▶ _What you need to do_
Restate all of the following data exactly, keeping any images out of the copy.

▶ _Dataset records_
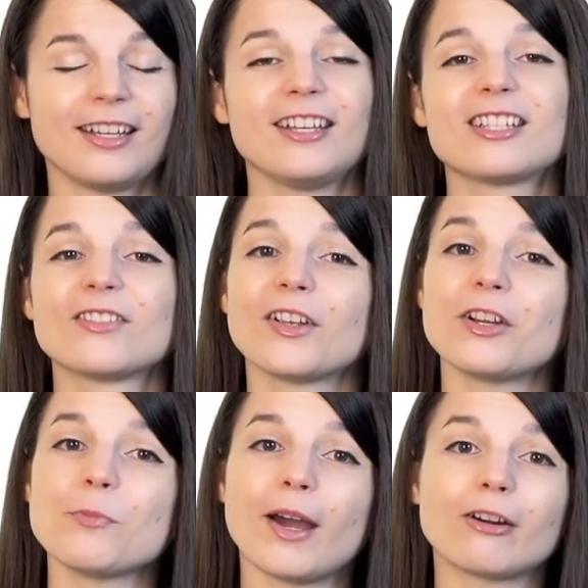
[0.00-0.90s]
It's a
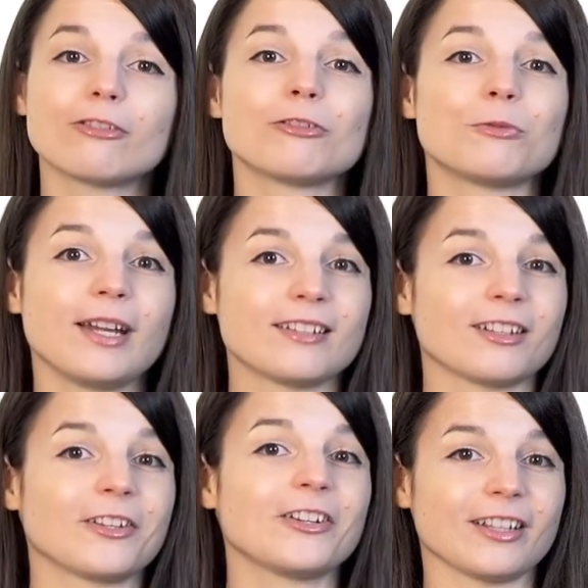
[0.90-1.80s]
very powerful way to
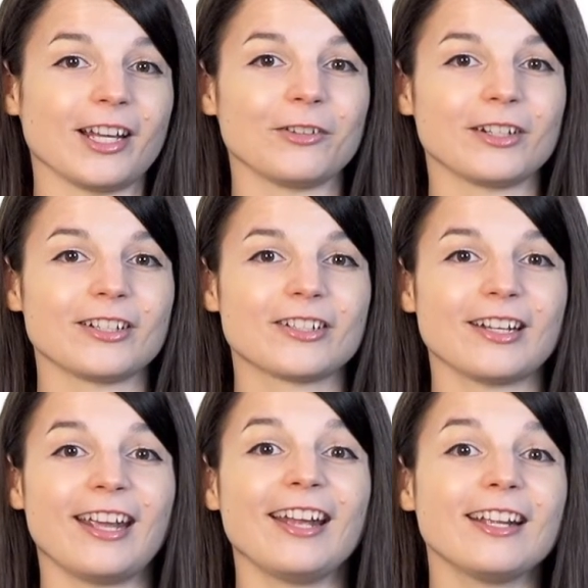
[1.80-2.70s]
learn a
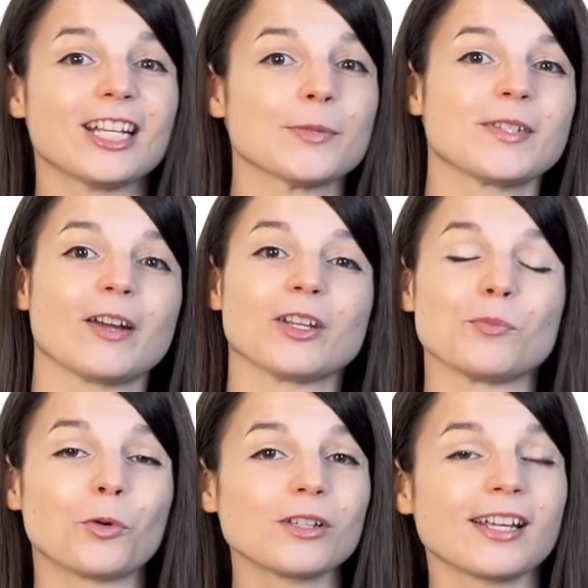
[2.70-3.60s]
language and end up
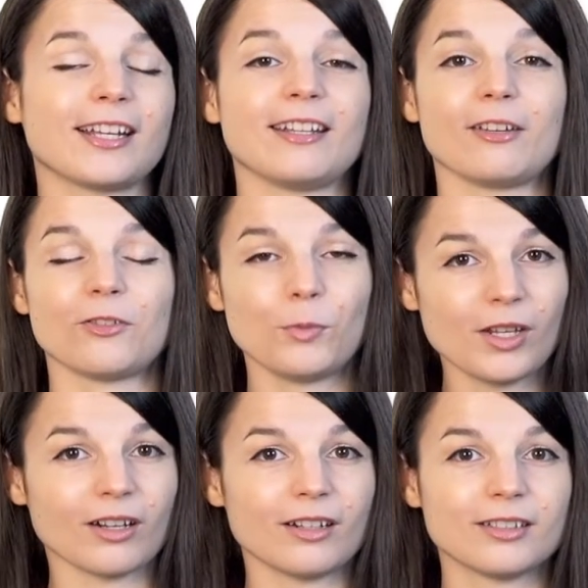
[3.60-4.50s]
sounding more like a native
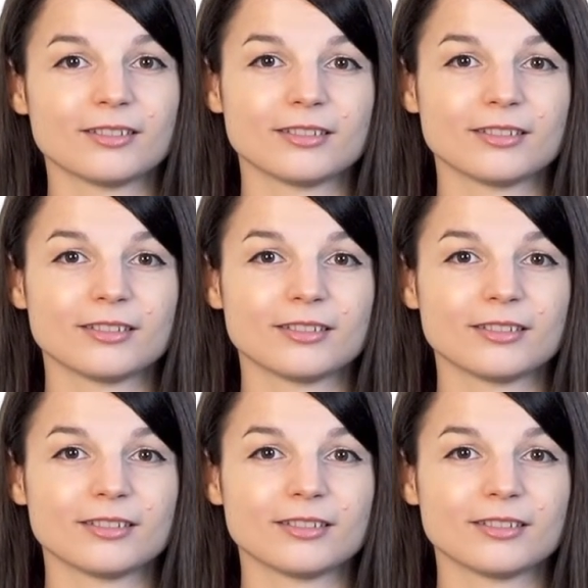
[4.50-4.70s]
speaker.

▶ _Solution to the exercise_
[0.00-0.90s]
It's a
[0.90-1.80s]
very powerful way to
[1.80-2.70s]
learn a
[2.70-3.60s]
language and end up
[3.60-4.50s]
sounding more like a native
[4.50-4.70s]
speaker.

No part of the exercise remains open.